Note: It's important to activate your environment every time you'd like to work on projects that use the software you install into that environment. For example, you might have one environment for every different project you work on. And all of the different tools for that specific project are stored in its specific environment.

If activating your environment went correctly, your terminal window prompt should look something like:

(/Users/daniel/tensorflow-test/env) [email protected] tensorflow-test %
  1. Now we've got a Conda environment setup, it's time to install the software we need.

Let's start by installing various TensorFlow dependencies (TensorFlow is a large piece of software and depends on many other pieces of software).

Rather than list these all out, Apple have setup a quick command so you can install almost everything TensorFlow needs in one line.

conda install -c apple tensorflow-deps

The above stands for "hey conda install all of the TensorFlow dependencies from the Apple Conda channel" (-c stands for channel).

If it worked, you should see a bunch of stuff being downloaded and installed for you.

  1. Now all of the TensorFlow dependencies have been installed, it's time install base TensorFlow.

Apple have created a fork (copy) of TensorFlow specifically for Apple Macs. It has all the features of TensorFlow with some extra functionality to make it work on Apple hardware.

This Apple fork of TensorFlow is called tensorflow-macos and is the version we'll be installing:

python -m pip install tensorflow-macos

Depending on your internet connection the above may take a few minutes since TensorFlow is quite a large piece of software.

  1. Now we've got base TensorFlow installed, it's time to install tensorflow-metal.

Why?

Machine learning models often benefit from GPU acceleration. And the M1, M1 Pro and M1 Max chips have quite powerful GPUs.

TensorFlow allows for automatic GPU acceleration if the right software is installed.

And Metal is Apple's framework for GPU computing.

So Apple have created a plugin for TensorFlow (also referred to as a TensorFlow PluggableDevice) called tensorflow-metal to run TensorFlow on Mac GPUs.

We can install it using:

python -m pip install tensorflow-metal

If the above works, we should now be able to leverage our Mac's GPU cores to speed up model training with TensorFlow.

  1. (Optional) Install TensorFlow Datasets. Doing the above is enough to run TensorFlow on your machine. But if you'd like to run the benchmarks included in this repo, you'll need TensorFlow Datasets.

TensorFlow Datasets provides a collection of common machine learning datasets to test out various machine learning code.

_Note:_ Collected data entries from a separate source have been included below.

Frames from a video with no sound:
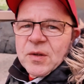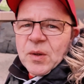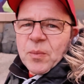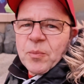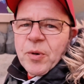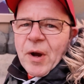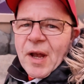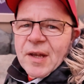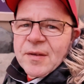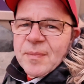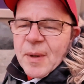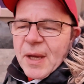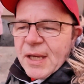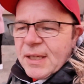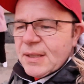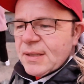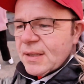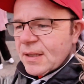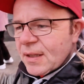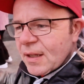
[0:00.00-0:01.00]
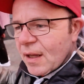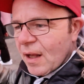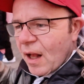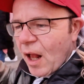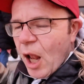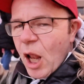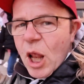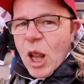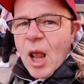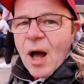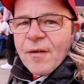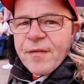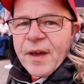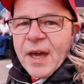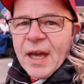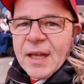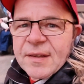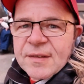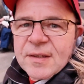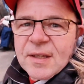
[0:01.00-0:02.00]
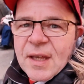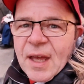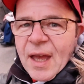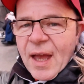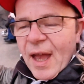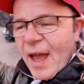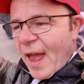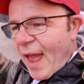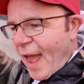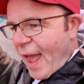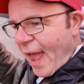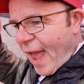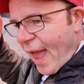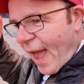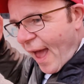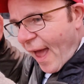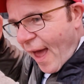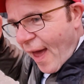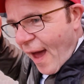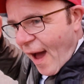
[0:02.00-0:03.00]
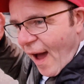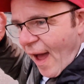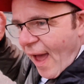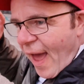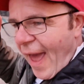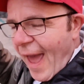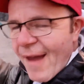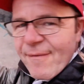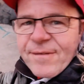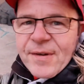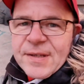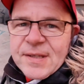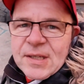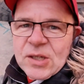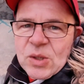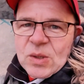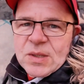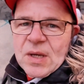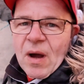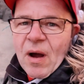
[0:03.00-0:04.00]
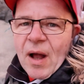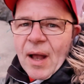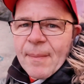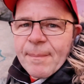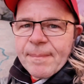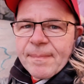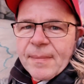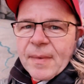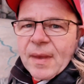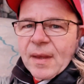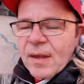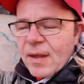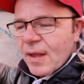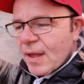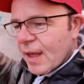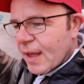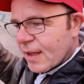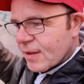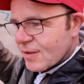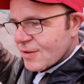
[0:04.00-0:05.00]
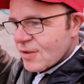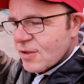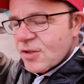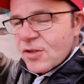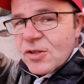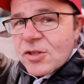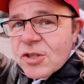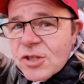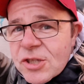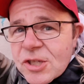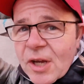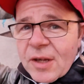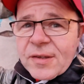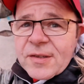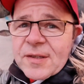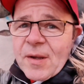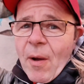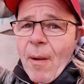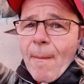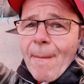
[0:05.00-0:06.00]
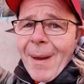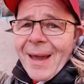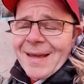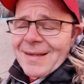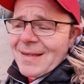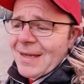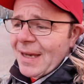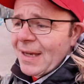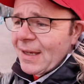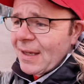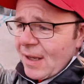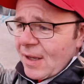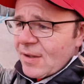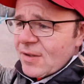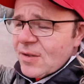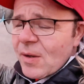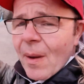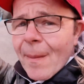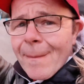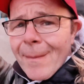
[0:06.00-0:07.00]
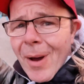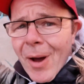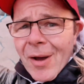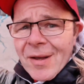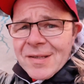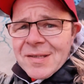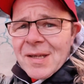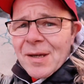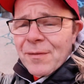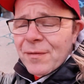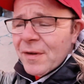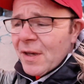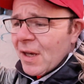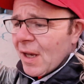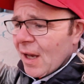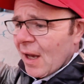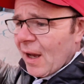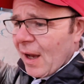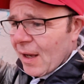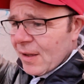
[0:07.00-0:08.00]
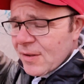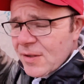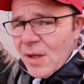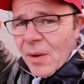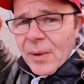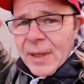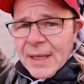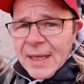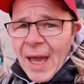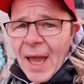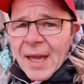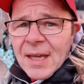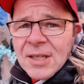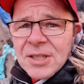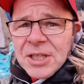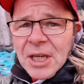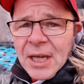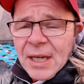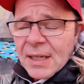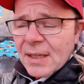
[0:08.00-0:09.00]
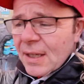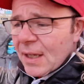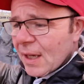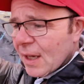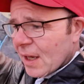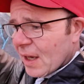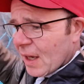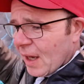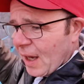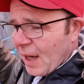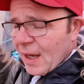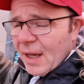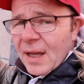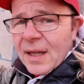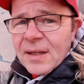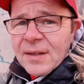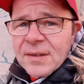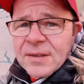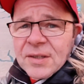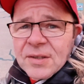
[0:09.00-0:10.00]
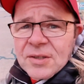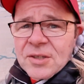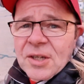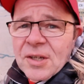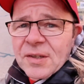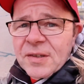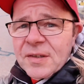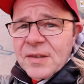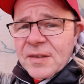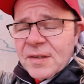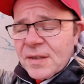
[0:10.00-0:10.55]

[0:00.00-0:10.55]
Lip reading: to impress me. Love it. Every single time. It's just so amazing. It's so immersive. and so engaging, and you just,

python -m pip install tensorflow-datasets
  1. Install common data science packages. If you'd like to run the benchmarks above or work on other various data science and machine learning projects, you're likely going to need Jupyter Notebooks, pandas for data manipulation, NumPy for numeric computing, matplotlib for plotting and Scikit-Learn for traditional machine learning algorithms and processing functions.

To install those in the current environment run:

conda install jupyter pandas numpy matplotlib scikit-learn
  1. Test it out. To see if everything worked, try starting a Jupyter Notebook and importing the installed packages.
# Start a Jupyter notebook
jupyter notebook

Once the notebook is started, in the first cell:

import numpy as np
import pandas as pd
import sklearn
import tensorflow as tf
import matplotlib.pyplot as plt

# Check for TensorFlow GPU access
print(tf.config.list_physical_devices())

# See TensorFlow version
print(tf.__version__)

If it all worked, you should see something like:

TensorFlow has access to the following devices:
[PhysicalDevice(name='/physical_device:CPU:0', device_type='CPU'),
PhysicalDevice(name='/physical_device:GPU:0', device_type='GPU')]
TensorFlow version: 2.5.0
  1. To see if it really worked, try running one of the notebooks above end to end!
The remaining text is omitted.